#### TASK TO CARRY OUT:
An image-free, word-for-word version of the records below is to be returned.

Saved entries
= = = = = = =

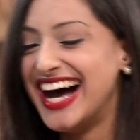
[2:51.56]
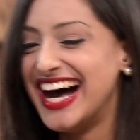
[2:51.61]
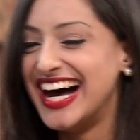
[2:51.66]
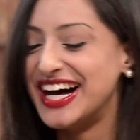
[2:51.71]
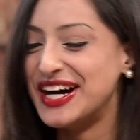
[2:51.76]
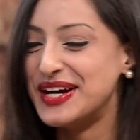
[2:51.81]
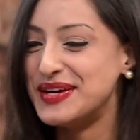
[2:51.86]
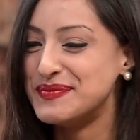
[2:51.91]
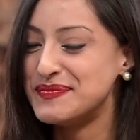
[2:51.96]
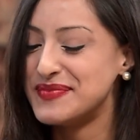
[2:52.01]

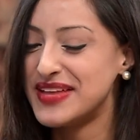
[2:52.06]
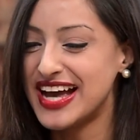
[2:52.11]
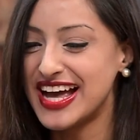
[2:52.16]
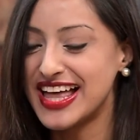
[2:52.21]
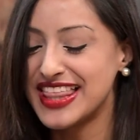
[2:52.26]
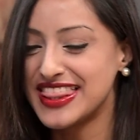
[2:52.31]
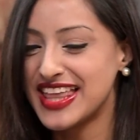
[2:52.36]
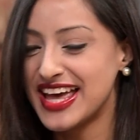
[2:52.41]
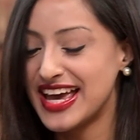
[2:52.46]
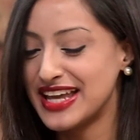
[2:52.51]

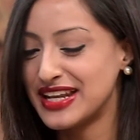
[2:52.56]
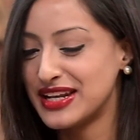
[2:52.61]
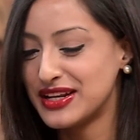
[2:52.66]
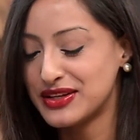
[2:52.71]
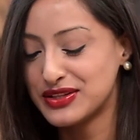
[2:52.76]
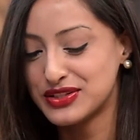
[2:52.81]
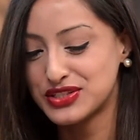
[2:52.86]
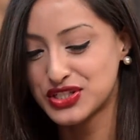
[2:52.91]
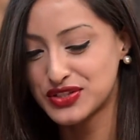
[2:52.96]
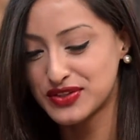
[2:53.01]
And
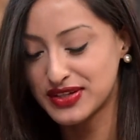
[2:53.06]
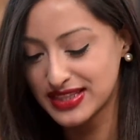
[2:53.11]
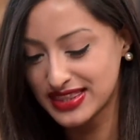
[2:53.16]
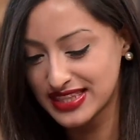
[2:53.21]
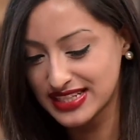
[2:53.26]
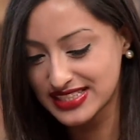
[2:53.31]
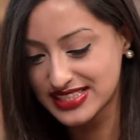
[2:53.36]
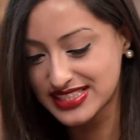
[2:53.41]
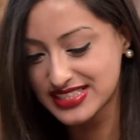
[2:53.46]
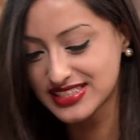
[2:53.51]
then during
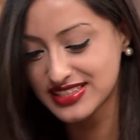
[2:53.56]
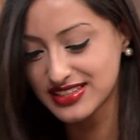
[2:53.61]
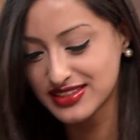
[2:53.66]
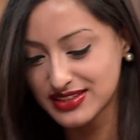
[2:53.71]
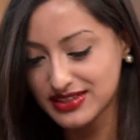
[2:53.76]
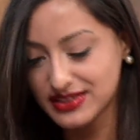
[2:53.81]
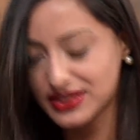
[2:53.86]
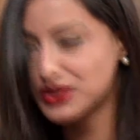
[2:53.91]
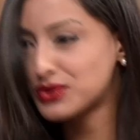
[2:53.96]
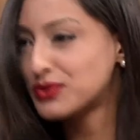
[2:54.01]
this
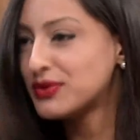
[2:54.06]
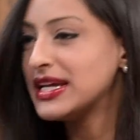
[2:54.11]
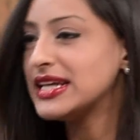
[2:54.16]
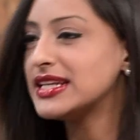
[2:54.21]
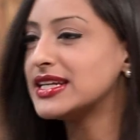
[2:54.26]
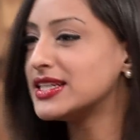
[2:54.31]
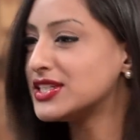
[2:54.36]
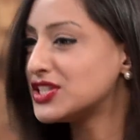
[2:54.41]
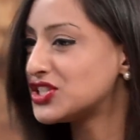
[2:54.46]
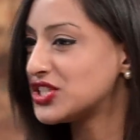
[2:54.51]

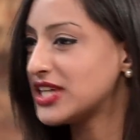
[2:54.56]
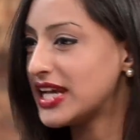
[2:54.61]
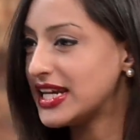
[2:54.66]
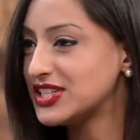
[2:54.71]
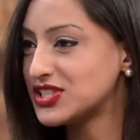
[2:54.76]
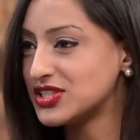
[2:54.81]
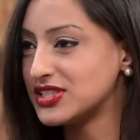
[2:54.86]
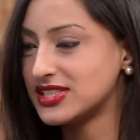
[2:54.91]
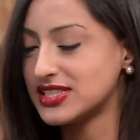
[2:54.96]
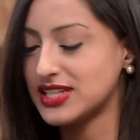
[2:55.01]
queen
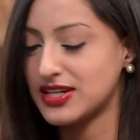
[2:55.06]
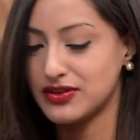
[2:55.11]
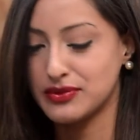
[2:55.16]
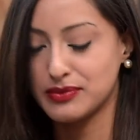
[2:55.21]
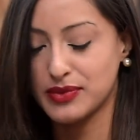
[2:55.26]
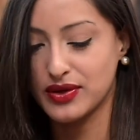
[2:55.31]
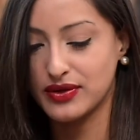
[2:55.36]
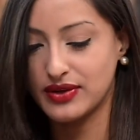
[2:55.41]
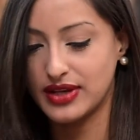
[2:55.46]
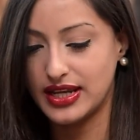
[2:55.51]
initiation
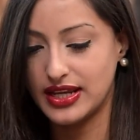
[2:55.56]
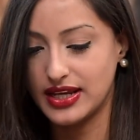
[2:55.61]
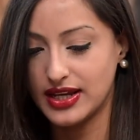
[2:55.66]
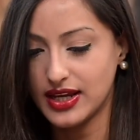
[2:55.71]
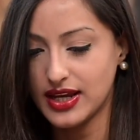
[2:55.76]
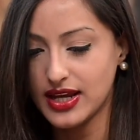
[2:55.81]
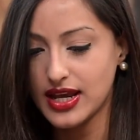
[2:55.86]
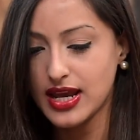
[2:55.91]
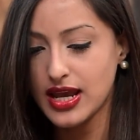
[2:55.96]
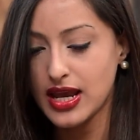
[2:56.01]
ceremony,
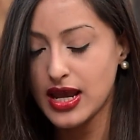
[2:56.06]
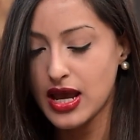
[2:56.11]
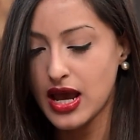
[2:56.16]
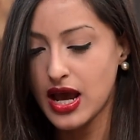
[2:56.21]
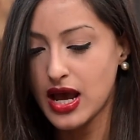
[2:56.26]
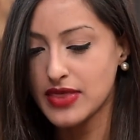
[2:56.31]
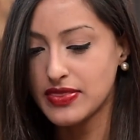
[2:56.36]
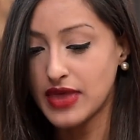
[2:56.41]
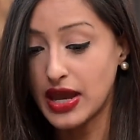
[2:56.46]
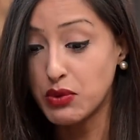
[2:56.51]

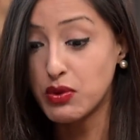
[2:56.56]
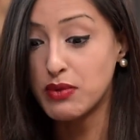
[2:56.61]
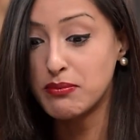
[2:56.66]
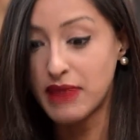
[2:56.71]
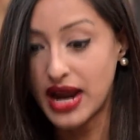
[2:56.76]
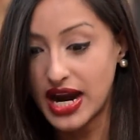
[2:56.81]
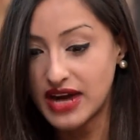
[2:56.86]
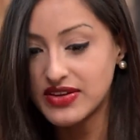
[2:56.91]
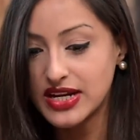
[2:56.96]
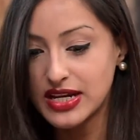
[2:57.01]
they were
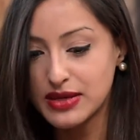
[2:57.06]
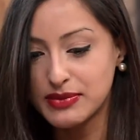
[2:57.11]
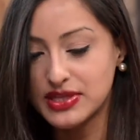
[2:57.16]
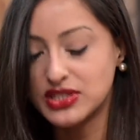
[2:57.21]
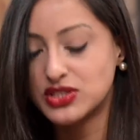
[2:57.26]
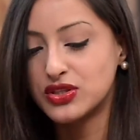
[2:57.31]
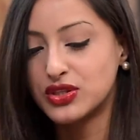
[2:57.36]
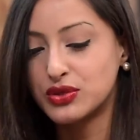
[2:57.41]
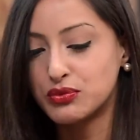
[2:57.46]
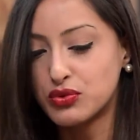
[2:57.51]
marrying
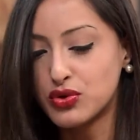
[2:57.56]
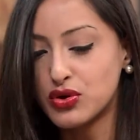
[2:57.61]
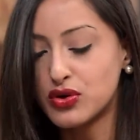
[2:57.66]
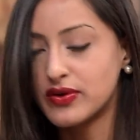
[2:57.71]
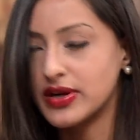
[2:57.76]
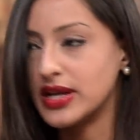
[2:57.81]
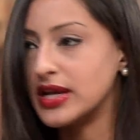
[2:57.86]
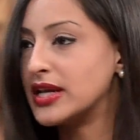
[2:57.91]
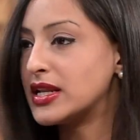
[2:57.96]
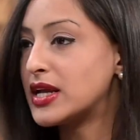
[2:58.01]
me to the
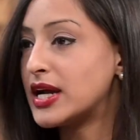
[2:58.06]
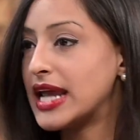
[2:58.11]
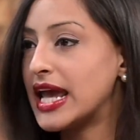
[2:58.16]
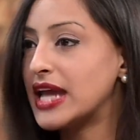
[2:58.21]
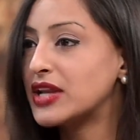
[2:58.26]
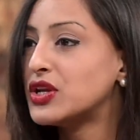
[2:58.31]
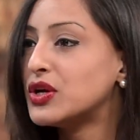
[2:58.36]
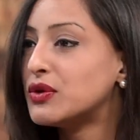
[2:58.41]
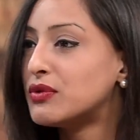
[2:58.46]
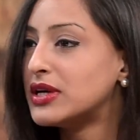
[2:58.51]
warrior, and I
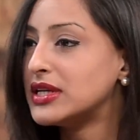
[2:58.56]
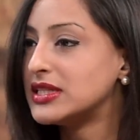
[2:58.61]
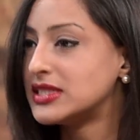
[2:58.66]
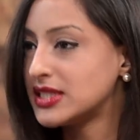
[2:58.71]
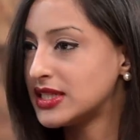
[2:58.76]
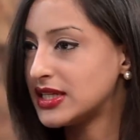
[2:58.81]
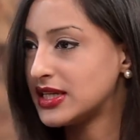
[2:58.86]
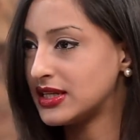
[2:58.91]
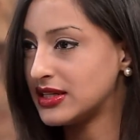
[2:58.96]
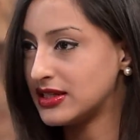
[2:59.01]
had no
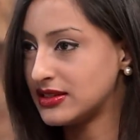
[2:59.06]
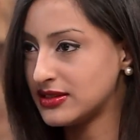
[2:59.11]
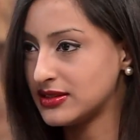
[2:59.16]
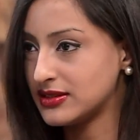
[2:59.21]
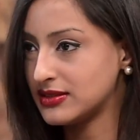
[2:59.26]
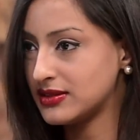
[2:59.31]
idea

= = = = = = =

#### RESULT OF THE EXERCISE:
[2:51.56]
[2:51.61]
[2:51.66]
[2:51.71]
[2:51.76]
[2:51.81]
[2:51.86]
[2:51.91]
[2:51.96]
[2:52.01]

[2:52.06]
[2:52.11]
[2:52.16]
[2:52.21]
[2:52.26]
[2:52.31]
[2:52.36]
[2:52.41]
[2:52.46]
[2:52.51]

[2:52.56]
[2:52.61]
[2:52.66]
[2:52.71]
[2:52.76]
[2:52.81]
[2:52.86]
[2:52.91]
[2:52.96]
[2:53.01]
And
[2:53.06]
[2:53.11]
[2:53.16]
[2:53.21]
[2:53.26]
[2:53.31]
[2:53.36]
[2:53.41]
[2:53.46]
[2:53.51]
then during
[2:53.56]
[2:53.61]
[2:53.66]
[2:53.71]
[2:53.76]
[2:53.81]
[2:53.86]
[2:53.91]
[2:53.96]
[2:54.01]
this
[2:54.06]
[2:54.11]
[2:54.16]
[2:54.21]
[2:54.26]
[2:54.31]
[2:54.36]
[2:54.41]
[2:54.46]
[2:54.51]

[2:54.56]
[2:54.61]
[2:54.66]
[2:54.71]
[2:54.76]
[2:54.81]
[2:54.86]
[2:54.91]
[2:54.96]
[2:55.01]
queen
[2:55.06]
[2:55.11]
[2:55.16]
[2:55.21]
[2:55.26]
[2:55.31]
[2:55.36]
[2:55.41]
[2:55.46]
[2:55.51]
initiation
[2:55.56]
[2:55.61]
[2:55.66]
[2:55.71]
[2:55.76]
[2:55.81]
[2:55.86]
[2:55.91]
[2:55.96]
[2:56.01]
ceremony,
[2:56.06]
[2:56.11]
[2:56.16]
[2:56.21]
[2:56.26]
[2:56.31]
[2:56.36]
[2:56.41]
[2:56.46]
[2:56.51]

[2:56.56]
[2:56.61]
[2:56.66]
[2:56.71]
[2:56.76]
[2:56.81]
[2:56.86]
[2:56.91]
[2:56.96]
[2:57.01]
they were
[2:57.06]
[2:57.11]
[2:57.16]
[2:57.21]
[2:57.26]
[2:57.31]
[2:57.36]
[2:57.41]
[2:57.46]
[2:57.51]
marrying
[2:57.56]
[2:57.61]
[2:57.66]
[2:57.71]
[2:57.76]
[2:57.81]
[2:57.86]
[2:57.91]
[2:57.96]
[2:58.01]
me to the
[2:58.06]
[2:58.11]
[2:58.16]
[2:58.21]
[2:58.26]
[2:58.31]
[2:58.36]
[2:58.41]
[2:58.46]
[2:58.51]
warrior, and I
[2:58.56]
[2:58.61]
[2:58.66]
[2:58.71]
[2:58.76]
[2:58.81]
[2:58.86]
[2:58.91]
[2:58.96]
[2:59.01]
had no
[2:59.06]
[2:59.11]
[2:59.16]
[2:59.21]
[2:59.26]
[2:59.31]
idea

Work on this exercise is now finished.